Какой хитрющий взгляд!

— Подглядывали, признайтесь!

Ну да, подглядывал. Чуть-чуть. И позорно сбежал, едва дверь чужой души приоткрылась пошире.

— Да, имел неосторожность.

— А это было уже после стрижки! Но вы в тот момент ещё не осознавали произошедшие изменения, более того, условия были неблагоприятные, однако ничуть не помешали. Улавливаете мысль?

— Признаться, пока нет.

Джерон устало выдохнул.

— Ваша способность говорить с водой не покинула вас. Возможно, и не могла покинуть полностью, даже без подпитки речной водой, а только уснула бы. До лучших времён. А волосы... Они важны, но... Представьте себе воина. Опытного, сильного, умелого. Допустим, у него есть меч: длинный, добрый клинок. Воин прекрасно им владеет и считается непобедимым. Но в какой-то из схваток меч, предположим, становится непригоден к использованию, а возможности заменить его новым нет. Воин остаётся безоружным. Сравнение понятно?

— Да. И какое отношение оно имеет ко мне? По-вашему, я тоже безоружен?

— Подождите делать выводы. Я сказал «воин», а не «боец». Чувствуете разницу? Воин будет воином даже на смертном одре. Есть в руках клинок или нет, неважно: он сам себе оружие. Самое совершенное. Непобедимое. А сталь... Она всего лишь продолжение пальцев. Перчатка. Но разве, теряя перчатку, вы разучиваетесь пользоваться рукой?

— Получается...

— Волосы — всего лишь инструмент. Они позволяют вам быстрее получать необходимые для анализа ощущения, даже проводят первоначальный анализ, но они не главное. И потом, у вас на теле достаточно волос, чтобы не оплакивать потерянные!

Это верно.
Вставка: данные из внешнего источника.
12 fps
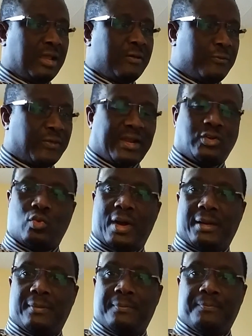Fact
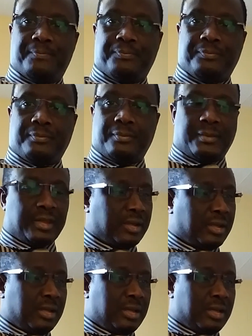1.
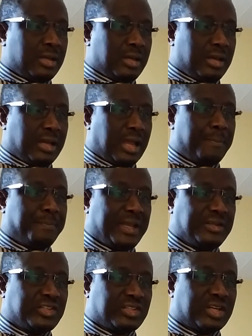
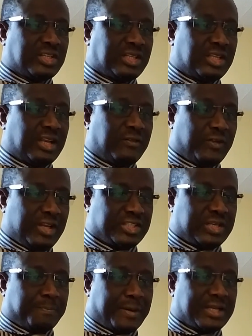Campaign strategy reveals
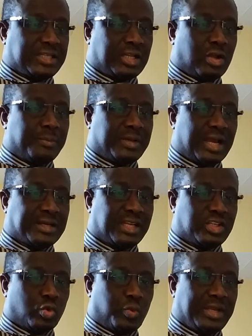the party
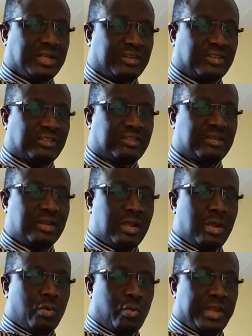cartel's weaknesses,
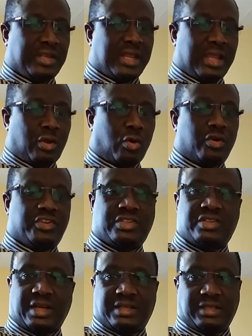which they call
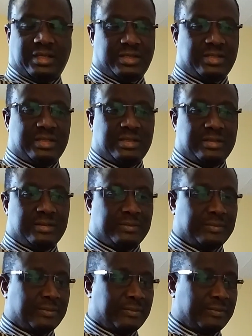strategies.
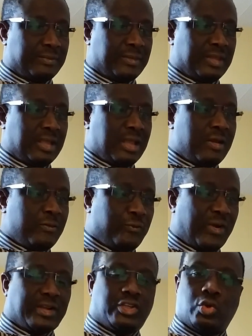
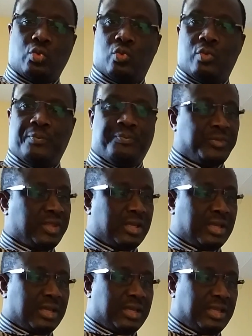Fact 2.
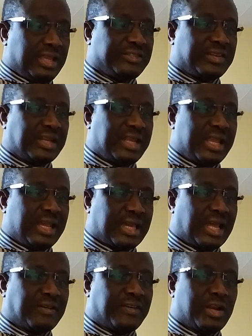Yesterday, a
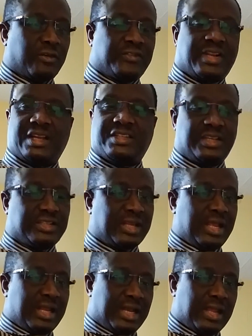caravan of taxis
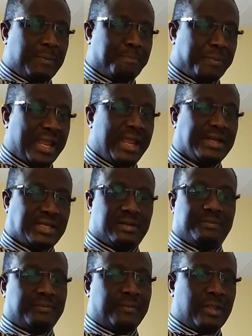they paid
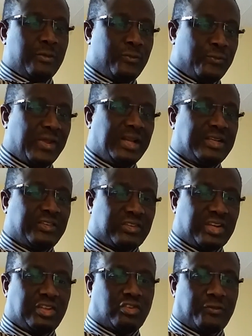filled the
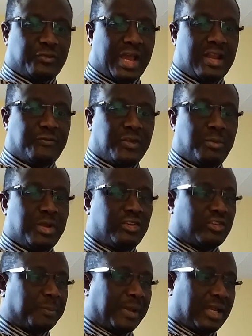streets of Cardiff
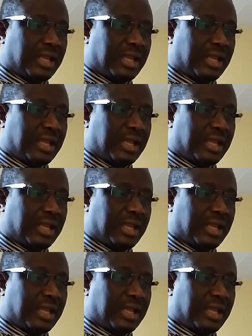Municipal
Волос много. И то, что он сказал, правда: теперь, немного успокоившись и вспомнив свои ощущения, не сомневаюсь. Всё моё осталось при мне. Но...

Как я смогу доказать это маме?!

Джерон, заметив моё смятение, огорчённо шмыгнул носом:

— Вижу, не убедил.

— Убедили, уж что-что вы умеете делать, так это убеждать! Но видите ли...

— Другие не поймут, да?

— Именно. Мама не поверит, а если и поверит... Всё равно будет считать семью опозоренной.

Он всплеснул руками:

— Пресветлая Владычица, как всё запущено! Измерять честь длиной косы? Куда катится мир? Если это возможно... Полагаю, не только ваша мать посчитает короткие волосы позором. Я прав?
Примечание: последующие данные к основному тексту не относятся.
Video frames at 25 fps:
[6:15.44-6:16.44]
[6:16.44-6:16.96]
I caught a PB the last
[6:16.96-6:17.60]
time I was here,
— Ага. И она, и друзья, и телохранители, и...

Моя жена. Наис. Боги, о ней-то я и не подумал... Лучше было утопиться.

— Да, на такое количество людей моего дара убеждения не хватит. Но я всё же могу попытаться.

— Не нужно: они родились с уверенностью, что у Стража должны быть волосы до пят. И умрут с той же уверенностью. Не стоит тратить силы зря.

Он задумчиво почесал щёку.

— Хорошо, как скажете. Я просто хотел хоть чем-то отплатить за вашу любезность.

— Любезность?

— Вы согласились помочь мне в половине поручений, приняли меня в своём доме, немного познакомили с городом. Не хочу оказаться неблагодарным.

— Неблагодарным?!

Хоть с момента пробуждения поводов для веселья не угадывалось даже за горизонтом, меня всё-таки рассмешили.

— Неблагодарным? Ххаг меня задери... Вы спасли меня и считаете ЭТО недостаточной платой? Да я должен вам всю свою оставшуюся жизнь!